--- Exercise data Enclosed Below ---

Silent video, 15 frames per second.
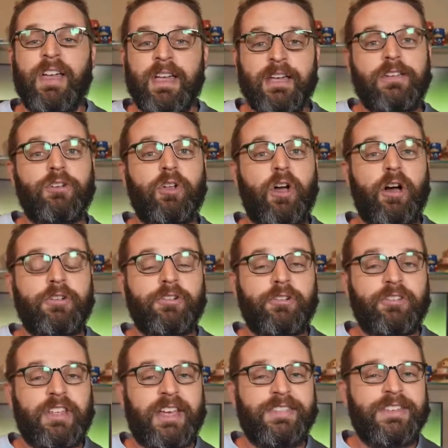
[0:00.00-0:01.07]
You'll
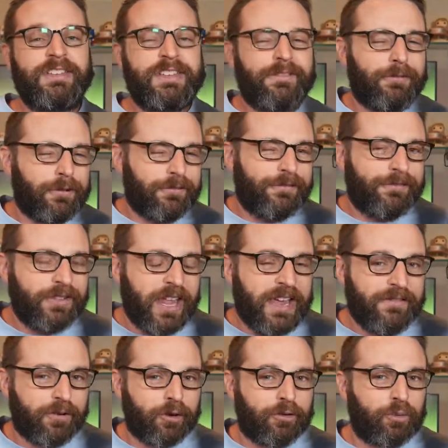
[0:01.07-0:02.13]
understand the different
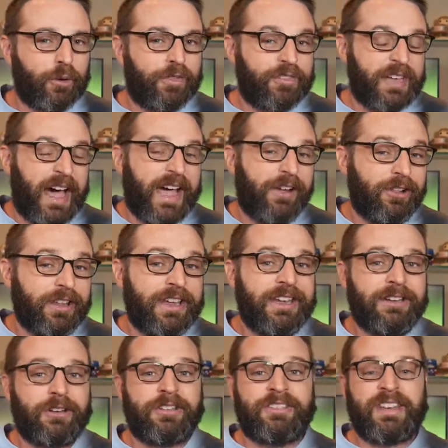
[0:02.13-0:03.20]
flavors with dial-in
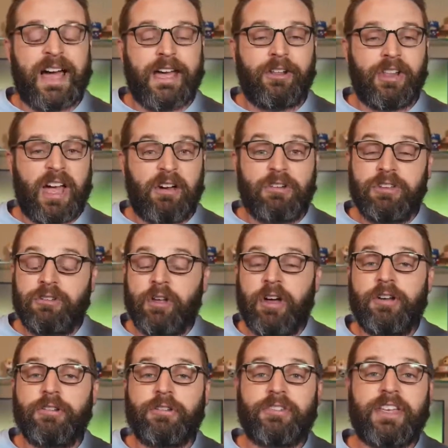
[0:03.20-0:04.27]
and dial-out, and you'll
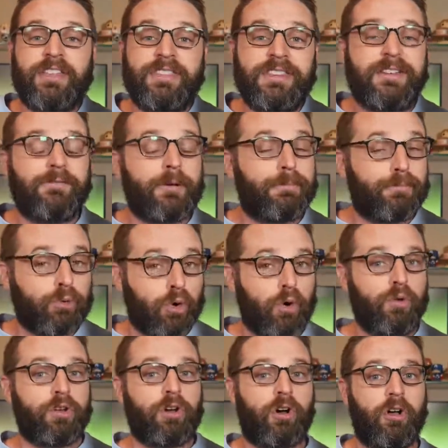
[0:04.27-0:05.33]
understand the different
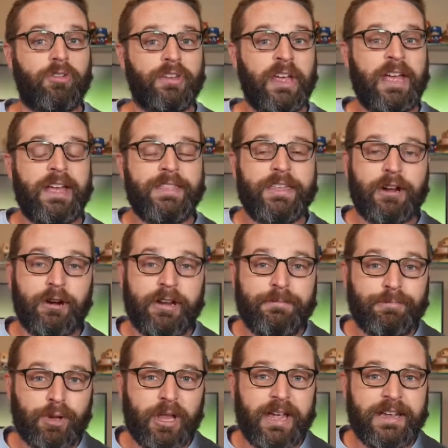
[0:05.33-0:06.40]
protocols that are in
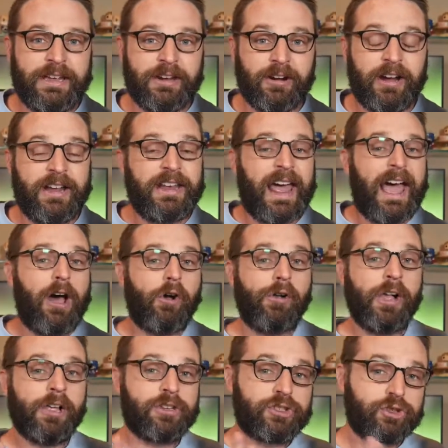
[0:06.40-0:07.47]
play here and how
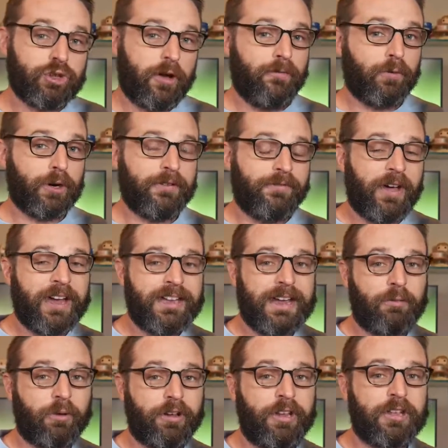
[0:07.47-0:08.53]
software-defined
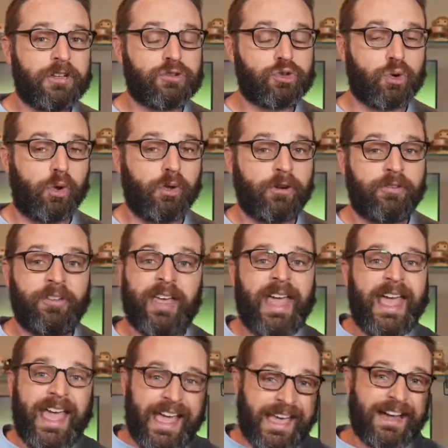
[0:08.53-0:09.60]
networking controllers
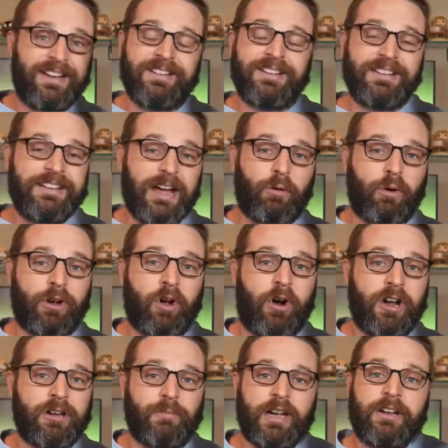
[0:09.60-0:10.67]
and network
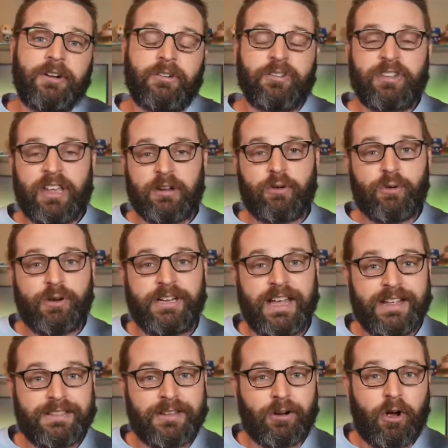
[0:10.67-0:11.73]
automators can create
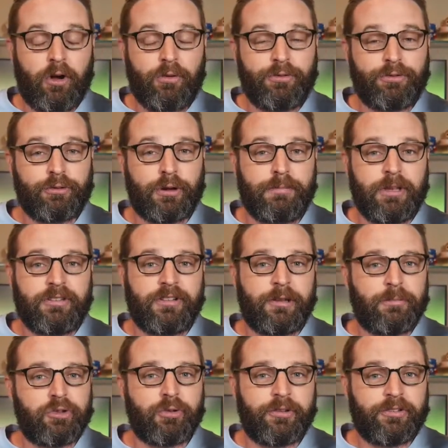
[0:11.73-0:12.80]
their own streaming
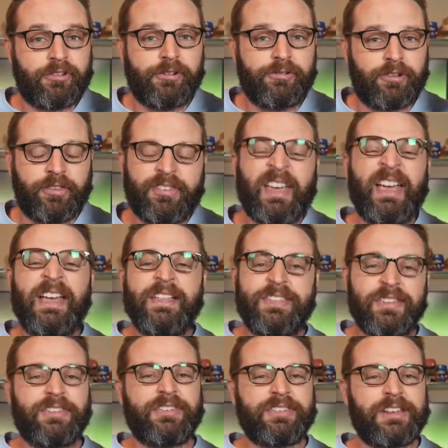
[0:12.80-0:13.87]
telemetry solutions. This
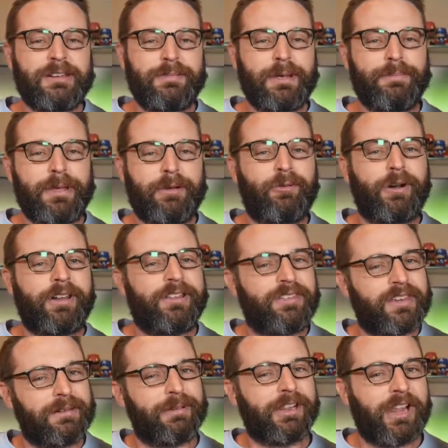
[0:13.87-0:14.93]
is going to be a big one, and it's going to
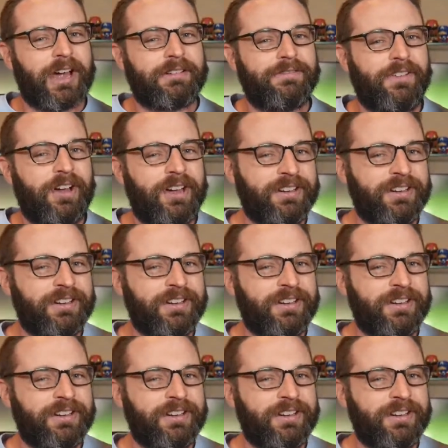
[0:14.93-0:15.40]
be a lot of fun.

--- End of Enclosed Exercise data ---

The entries above should be retyped exactly, minus any pictures.

*Output*:
Silent video, 15 frames per second.
[0:00.00-0:01.07]
You'll
[0:01.07-0:02.13]
understand the different
[0:02.13-0:03.20]
flavors with dial-in
[0:03.20-0:04.27]
and dial-out, and you'll
[0:04.27-0:05.33]
understand the different
[0:05.33-0:06.40]
protocols that are in
[0:06.40-0:07.47]
play here and how
[0:07.47-0:08.53]
software-defined
[0:08.53-0:09.60]
networking controllers
[0:09.60-0:10.67]
and network
[0:10.67-0:11.73]
automators can create
[0:11.73-0:12.80]
their own streaming
[0:12.80-0:13.87]
telemetry solutions. This
[0:13.87-0:14.93]
is going to be a big one, and it's going to
[0:14.93-0:15.40]
be a lot of fun.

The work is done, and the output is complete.